До 1970 года все Линии перешагивали канаву по бревенчатым мостам, но поскольку на них то и дело проваливались тяжелые грузовики с песком, в правлении ассигновали крупную сумму на укладку больших бетонных труб. Диаметром они были метра полтора и длиной метра три. "Ты куда? Опять в канаву? Да что тебя туда все время несет?!" - Аккуратно слезаем с пыльной обочины в придорожный кювет, который, заканчивая путь, круто обрывается к главному руслу. Оно уходит вправо - в зеленый тоннель ивняков, в гущу рослых болотных трав. Слева же открывается зев трубы, из которой, как из могилы, дышит загробным холодом. Медленно переступая ногами, подбираюсь и заглядываю, словно в преисподнюю. Там тихо струится вода, глубиной пониже колена, дно покрыто бежевым мутным илом. Стайками мечутся головастики - и, конечно, пиявки! С той стороны внезапно возникает босоногая Ленка Щальева: "Эй! Привет!" - и шлепает к нам сквозь трубу. Нагнувшись, хватает пиявку и сует мне: "На, держи!" - Я в ужасе взлетаю обратно на дорогу, где светит солнце и бегают трясогузки, ловят уснувших мух. Света внизу доверительно рассматривает пиявку; я разрываюсь между желанием уйти домой и стыдом перед девчонками. Наконец последний фактор перевешивает, и я, состроив гримасу, нехотя спускаюсь вниз.
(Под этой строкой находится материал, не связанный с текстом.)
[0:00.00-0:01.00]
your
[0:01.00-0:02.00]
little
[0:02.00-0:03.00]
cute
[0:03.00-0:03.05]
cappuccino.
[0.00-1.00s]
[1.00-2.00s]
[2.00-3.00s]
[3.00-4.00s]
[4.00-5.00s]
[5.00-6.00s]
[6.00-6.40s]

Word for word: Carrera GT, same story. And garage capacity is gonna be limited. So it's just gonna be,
Справа через ров перекинута черная водопроводная труба, ведущая к дальним участкам, сантиметров десять в диаметре. Ленка задумала трюк: сесть на нее верхом и перебраться на заднице до другой стороны. Решительно закидывает ногу и, балансируя, преодолевает мутный поток. Следом пускается Светка: медленно, боязливо, подстрекаемая криками Лены, она ползет к тому краю, но на последнем метре взмахивает руками и едва успевает схватиться за низкие ветви ивы. Теперь обе смотрят на меня, но это уже слишком: я решительно кручу головой и остаюсь в роли наблюдателя. Ленка, словно пантера, с маху бросается на трубу и, перевернувшись в воздухе, повисает под ней, держась руками и переплетя ноги; несколько решительных движений - и она вновь на той стороне. Света, не желая уступать и с ужасом глядя вниз, неуклюже повторяет ее подвиг. Но Лена вошла в азарт и теперь желает перейти по трубе, словно по канату. Встав у самого берега, она делает скачок на середину пролета; но тонкая труба пружинит, и Лена, потеряв равновесие, с брызгами шлепается вниз.
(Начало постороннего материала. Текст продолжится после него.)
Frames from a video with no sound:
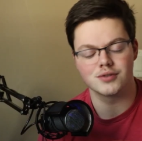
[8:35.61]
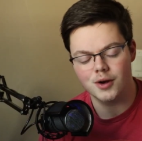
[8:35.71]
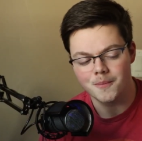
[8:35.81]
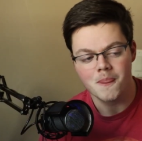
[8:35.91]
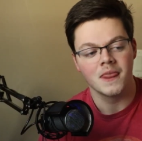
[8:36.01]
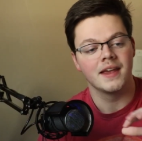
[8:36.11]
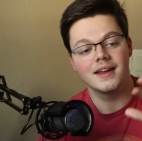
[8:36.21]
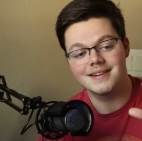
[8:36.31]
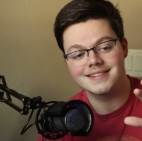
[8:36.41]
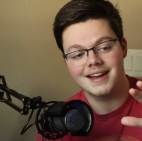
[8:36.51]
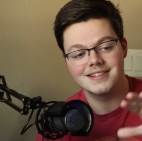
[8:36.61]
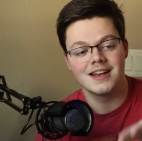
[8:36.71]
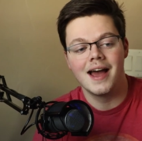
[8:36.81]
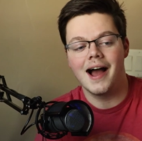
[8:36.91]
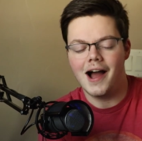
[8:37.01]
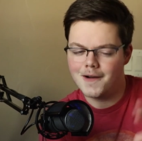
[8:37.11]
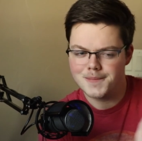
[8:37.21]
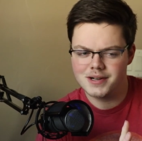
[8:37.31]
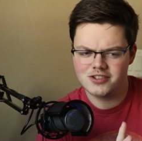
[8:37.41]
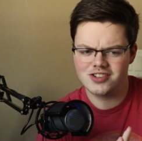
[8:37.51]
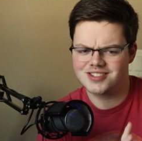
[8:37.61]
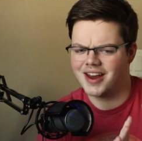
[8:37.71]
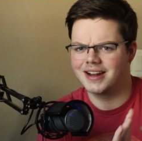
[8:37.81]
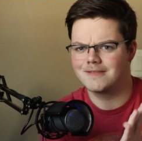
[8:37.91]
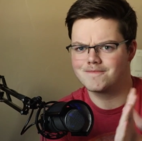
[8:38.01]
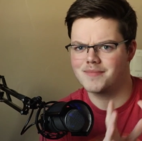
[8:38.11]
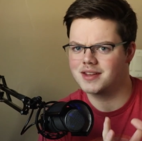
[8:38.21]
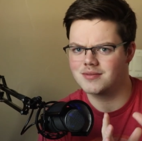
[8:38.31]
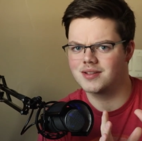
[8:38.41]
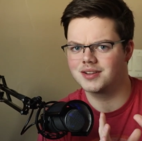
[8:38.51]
So he decides, I'm going to just kind of mess with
Света оцепенело взирает, приоткрыв рот; я делаю робкий шаг на выручку, борясь между чувством долга и страхом перед грязью. Но мокрая Ленка, как ни в чем не бывало, с хохотом восстает из болотины; она даже не испачкалась, потому что упала в гущу травы, и теперь норовит всунуть в мою протянутую руку какую-то гадость, но вдруг меняется в лице. "Ах, вот ты где!" - замогильным голосом произносит с дороги бабка Щальева. В руке у нее какая-то тряпка, пригодная для начала экзекуции. "Здравствуйте", - говорю я. "Здравствуйте", - испуганно вторит Света. Ленка, мгновенно оценив ситуацию, бесшумно исчезает в трубе; она сейчас как раз под своей бабушкой. Та щурит подслеповатые глаза и наконец, догадавшись, топает каблуком: "Вылезай! Ну ничего, приди домой только…" - и, поворотясь, уходит к себе на мостик. "Ну, бывайте!" - машет нам Ленка из трубы и исчезает на той стороне.